Le Conseil constitutionnel, dans sa décision n° 2025-6451 AN du 6 juin 2025, statue sur la conformité du financement de la campagne électorale d’un candidat aux élections législatives. Les faits concernent un candidat dont le mandataire financier n’a pas procédé à l’ouverture obligatoire d’un compte bancaire dédié au financement de sa campagne électorale de 2024. La Commission nationale des comptes de campagne et des financements politiques a rejeté ses comptes le 13 janvier 2025 avant de saisir la juridiction constitutionnelle pour statuer. Le candidat n’a produit aucune observation suite à la communication de cette saisine, laissant ainsi le juge statuer sur la matérialité des faits établis par la commission. La question posée au juge est de savoir si l’absence de compte bancaire spécifique constitue un manquement justifiant l’inéligibilité du candidat malgré l’absence d’une fraude intentionnelle. Le Conseil confirme le rejet du compte et prononce une inéligibilité d’un an en raison de la particulière gravité de l’omission constatée dans cette procédure électorale. L’étude de cette solution conduit à examiner l’irrégularité formelle du financement avant d’analyser la sévérité de la sanction d’inéligibilité prononcée par la juridiction constitutionnelle.
**I. L’exigence impérative de traçabilité des fonds électoraux**
**A. L’obligation de détention d’un compte bancaire unique par le mandataire**
L’article L. 52-6 du code électoral impose au mandataire financier l’ouverture d’un compte bancaire unique retraçant la totalité des opérations financières effectuées pour le compte du candidat. Cette règle garantit la transparence des flux monétaires et permet un contrôle efficace de l’origine ainsi que de la destination des fonds engagés durant la période électorale. En outre, le juge constitutionnel rappelle que cette formalité est substantielle car elle constitue le pivot indispensable du système de contrôle exercé par l’autorité administrative sur les comptes. Cette formalité comptable stricte conditionne la validité de l’ensemble de la démarche financière, entraînant des conséquences immédiates lors de l’examen par l’autorité de contrôle compétente pour le scrutin.
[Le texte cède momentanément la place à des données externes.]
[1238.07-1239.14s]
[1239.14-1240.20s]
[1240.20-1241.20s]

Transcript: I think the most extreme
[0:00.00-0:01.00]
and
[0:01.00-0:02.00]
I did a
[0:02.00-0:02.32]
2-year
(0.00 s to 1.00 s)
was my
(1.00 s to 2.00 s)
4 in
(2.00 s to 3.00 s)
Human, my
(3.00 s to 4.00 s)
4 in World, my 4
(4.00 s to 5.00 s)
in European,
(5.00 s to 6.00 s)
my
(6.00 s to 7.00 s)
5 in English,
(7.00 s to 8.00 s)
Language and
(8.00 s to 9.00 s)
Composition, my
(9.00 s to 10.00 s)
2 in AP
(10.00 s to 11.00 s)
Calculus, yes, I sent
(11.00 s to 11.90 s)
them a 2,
**B. La sanction automatique du rejet des comptes irréguliers par le juge**
La commission administrative a constaté que le mandataire n’avait ouvert aucun compte bancaire, violant ainsi directement les prescriptions claires de l’article L. 52-6 du code électoral national. Le Conseil constitutionnel valide cette analyse en affirmant que « cette circonstance est établie » et justifie pleinement le rejet définitif du compte de campagne déposé par le candidat concerné. En effet, le juge ne dispose d’aucun pouvoir d’appréciation une fois la matérialité de l’omission prouvée, car le respect de cette règle garantit l’égalité devant le contrôle. Cependant, le rejet du compte par le juge ne constitue que la première étape d’un processus juridictionnel pouvant aboutir au prononcé d’une sanction personnelle contre le candidat fautif.
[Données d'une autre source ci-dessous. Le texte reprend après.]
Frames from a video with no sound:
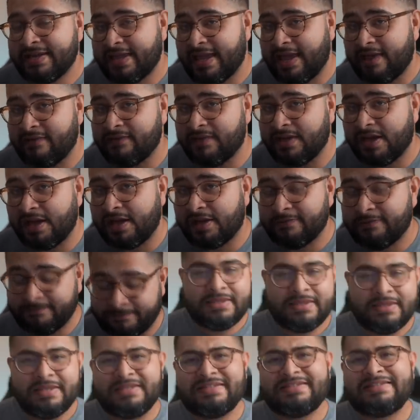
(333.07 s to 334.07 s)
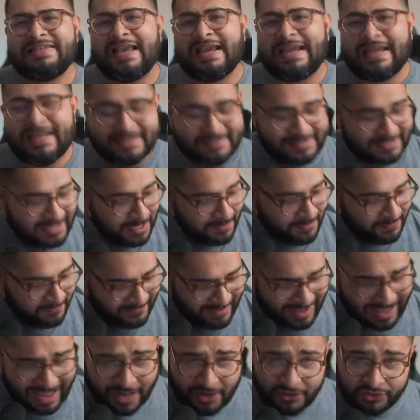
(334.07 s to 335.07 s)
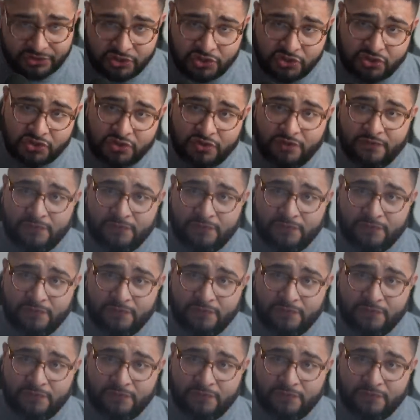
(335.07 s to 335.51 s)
caveat. The second type of a house you should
**II. La qualification jurisprudentielle de la gravité du manquement**
**A. L’appréciation de la particulière gravité d’une omission formelle**
L’article L.O. 136-1 prévoit que l’inéligibilité peut être prononcée en cas de « manquement d’une particulière gravité aux règles de financement des campagnes électorales » par le candidat évincé. Dès lors, l’omission de l’ouverture du compte bancaire n’est pas une simple erreur matérielle mais un manquement grave puisqu’elle rend impossible le contrôle effectif de la sincérité du financement. Le juge souligne que le candidat « ne pouvait ignorer la portée » de cette règle dont la méconnaissance porte atteinte aux principes fondamentaux de la discipline électorale républicaine actuelle. Une fois la gravité du manquement établie par le juge, il appartient à ce dernier de fixer une peine dont la portée s’inscrit dans une logique de prévention.
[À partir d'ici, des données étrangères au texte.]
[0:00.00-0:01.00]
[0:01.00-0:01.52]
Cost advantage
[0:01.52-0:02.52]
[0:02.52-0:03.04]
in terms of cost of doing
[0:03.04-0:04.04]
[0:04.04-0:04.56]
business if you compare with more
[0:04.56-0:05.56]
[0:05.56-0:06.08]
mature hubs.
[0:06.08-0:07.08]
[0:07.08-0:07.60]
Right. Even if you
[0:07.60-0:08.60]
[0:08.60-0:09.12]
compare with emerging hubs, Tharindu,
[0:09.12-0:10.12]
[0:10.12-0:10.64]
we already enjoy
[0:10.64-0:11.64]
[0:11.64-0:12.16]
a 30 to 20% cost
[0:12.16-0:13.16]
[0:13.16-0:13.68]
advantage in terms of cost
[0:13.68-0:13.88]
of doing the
**B. La portée répressive de l’inéligibilité prononcée pour un an**
Le Conseil constitutionnel fixe la durée de l’inéligibilité à un an, une sanction proportionnée qui prend effet à compter de la date de notification de la présente décision juridictionnelle. Enfin, cette mesure vise à écarter de la vie publique les candidats négligents tout en assurant une fonction pédagogique pour les futurs scrutins nationaux organisés sur le territoire français. La sévérité affichée par la haute juridiction confirme sa volonté de faire respecter strictement l’équilibre financier des campagnes pour préserver la confiance des citoyens envers les représentants élus. Cette fermeté jurisprudentielle assure une application rigoureuse du code électoral tout en prévenant toute tentative future de dissimulation des ressources utilisées lors des compétitions politiques nationales majeures.